Certains procédés peuvent être difficiles à contrer. Exemple : « j’ai vu une licorne dans le Thalys, prouvez-moi qu’elle n’existe pas ». Le journal « Le Monde » s’est senti obligé de préciser que « non, l’Afrique n’était pas en train de se séparer en deux du fait d’une faille sismique ». L’affaire du burkini est symptomatique : trois tweets amènent un article dans un journal local et on se retrouve à la fin avec un débat national d’un mois. L’éducation est importante mais l’impact électoral des « fakes » est plus fort avec les personnes âgées qui votent, que du fait des jeunes générations, habituées à la vie numérique.
En Italie, les partis politiques fabriquent eux-mêmes leurs « fake news ». En France, la loi se justifie à partir du moment ou elle se concentre sur la fabrication et la propagation. Cela peut forcer les GAFAM à mettre à disposition leurs données et non chercher à les transformer en éditeurs et censeurs comme en Allemagne.
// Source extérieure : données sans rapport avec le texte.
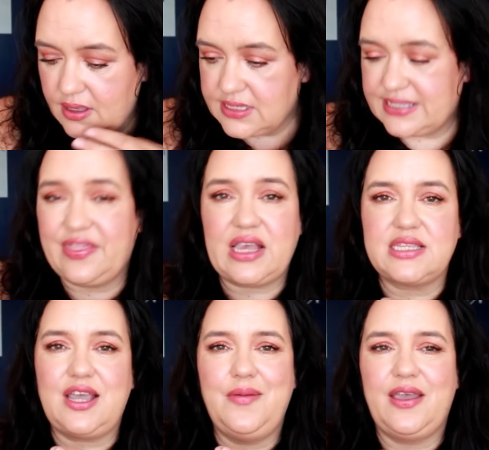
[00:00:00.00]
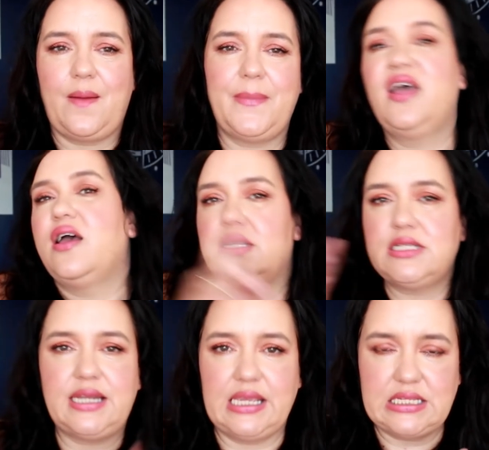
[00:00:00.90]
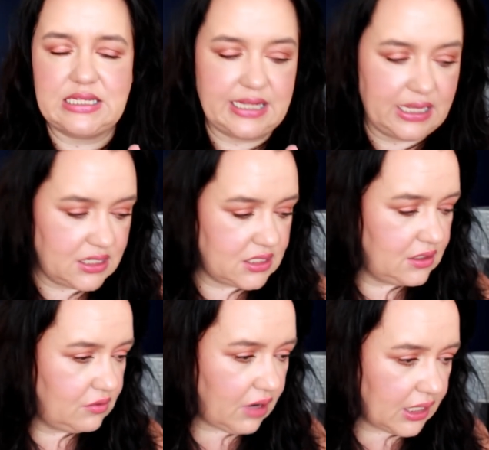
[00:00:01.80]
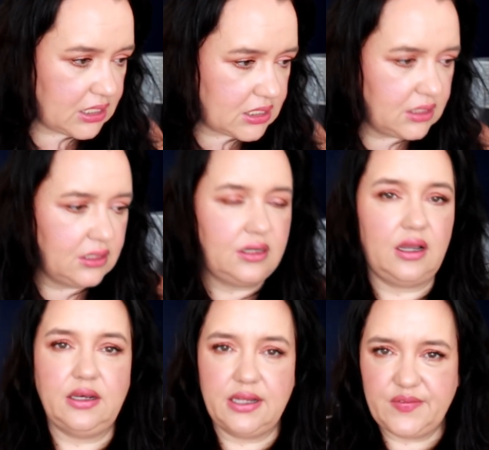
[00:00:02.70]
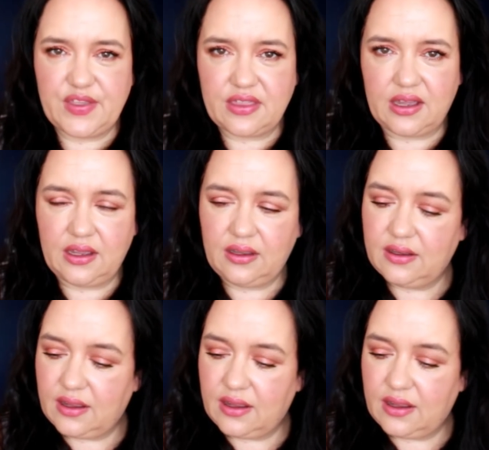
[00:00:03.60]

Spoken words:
So that's coming up at a later date. Right, I'll leave it there.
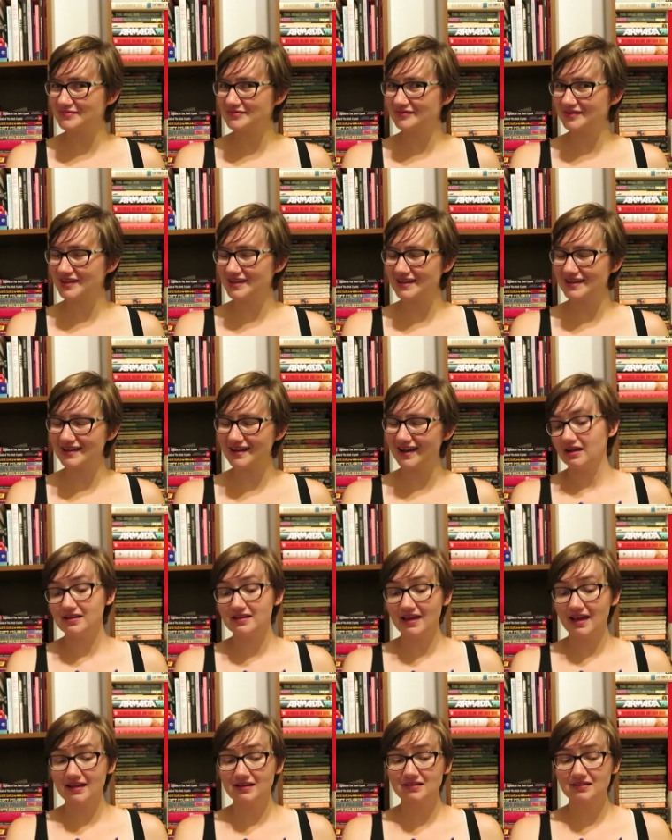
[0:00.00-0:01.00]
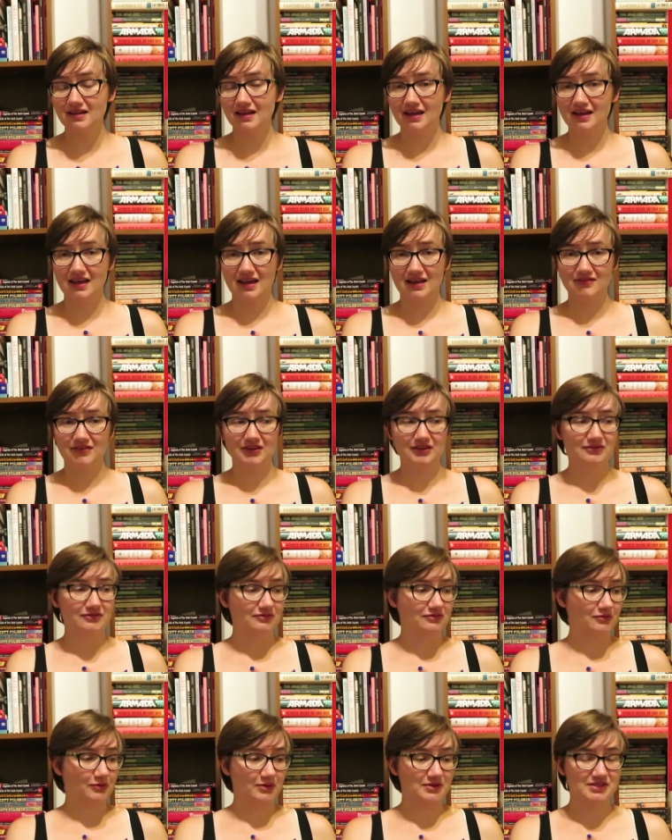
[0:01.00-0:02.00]
movie. Again, I gave it
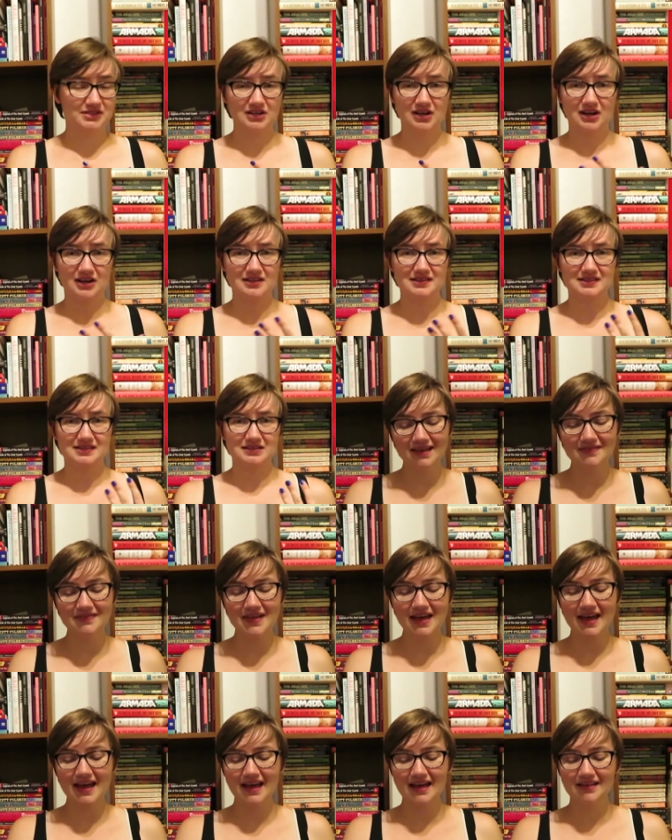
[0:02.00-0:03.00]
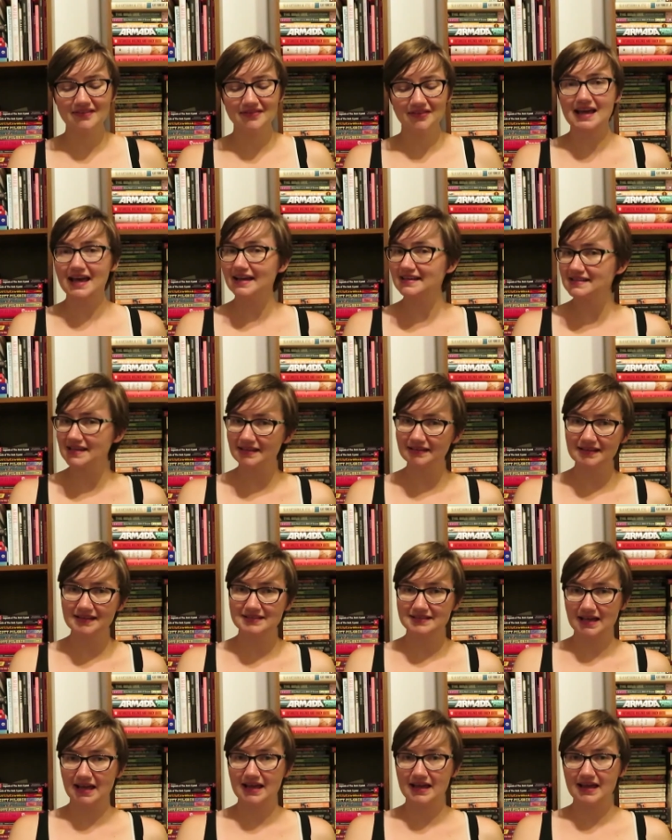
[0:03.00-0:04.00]
4 stars. And then As I
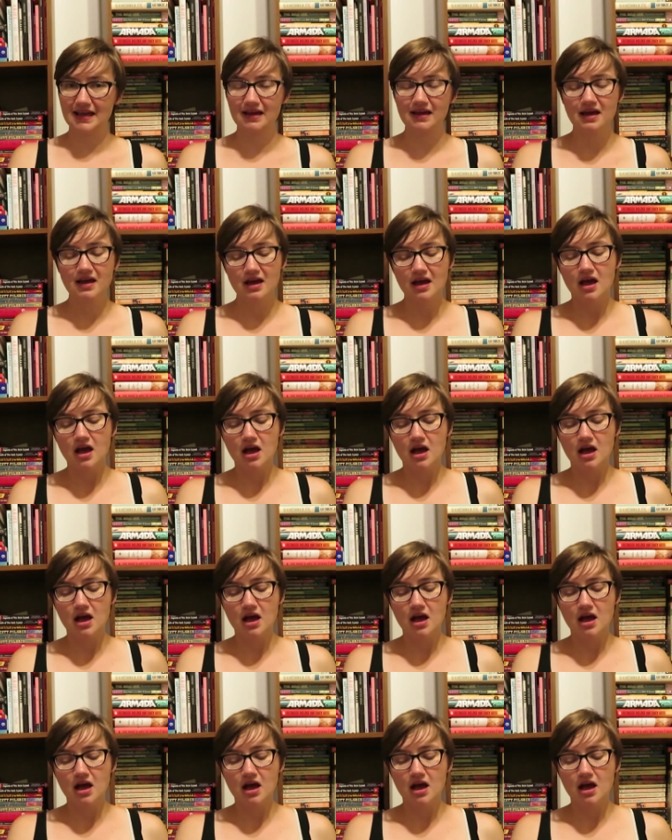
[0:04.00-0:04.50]
Lay Dying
Il faut aussi que les journalistes se désintoxiquent des GAFAM ; Facebook est un « dealer de drogue ». Il est clair qu’à partir du moment où on achète la boîte du magicien, on veut connaître « le truc ».
Une discussion dense s’ensuivit en réponse aux intervenants de la salle ; relevons au passage quelques thèmes importants :
- Le pire est devant nous et ce seront les objets connectés ;
- Nous sommes en train de construire une société dans laquelle chacun évitera de se confronter à des opinions qu’il ne valide pas, c’est-à-dire exactement le contraire de ce qui se passait avec les journaux autrefois ; nos centres d’intérêt risquent d’aller en se rétrécissant ; c’est toute la question des contenus qui dérangent ; Charles Péguy disait qu’une bonne revue doit scandaliser en permanence un cinquième de son lectorat mais jamais le même ; on interdit peu à peu le conflit civilisé ce qui ne peut que mener vers du conflit non civilisé ;
- Dans la lignée de la loi sur les « fake news » d’autres textes inquiétants ont été votés récemment dont la loi sur le secret des affaires ; le magazine « Challenge » a été ainsi condamné pour avoir donné une vraie information sur « Conforama », au prétexte d’avoir porté atteinte aux intérêts de l’entreprise ; la loi « Citoyenneté et égalité » comporte également des dispositions qui interrogent en ce qu’elles interdisent désormais d’analyser certains faits historiques en les recontextualisant ; les associations ont obtenu le droit d’ester en justice contre toute personne qui bien que ne déniant pas à l’esclavage sa qualification de crime contre l’humanité, estimerait nécessaire d’en faire aussi l’analyse à la lumière des sensibilités et de l’état des opinions publiques de l’époque à laquelle il a eu lieu. Il s’agit d’une tendance qui a pris naissance avec les lois mémorielles qui ont conféré à la loi le pouvoir de fixer la vérité historique.
- In fine, le thème des fake news, au-delà du caractère novateur de ses aspects techniques, touche à des débats de fond très actuels de notre société, sur l’individualisme et l’universalisme, l’extension sans fin des droits individuels, minoritaires ou communautaristes, au détriment de ce qui permet de faire Nation ou vivre ensemble ; il interroge aussi sur le rapport actuel de nos sociétés occidentales à la vérité, laquelle peut être le fruit de la raison et de la recherche scientifique ou désormais imposée par une croyance ou un intérêt.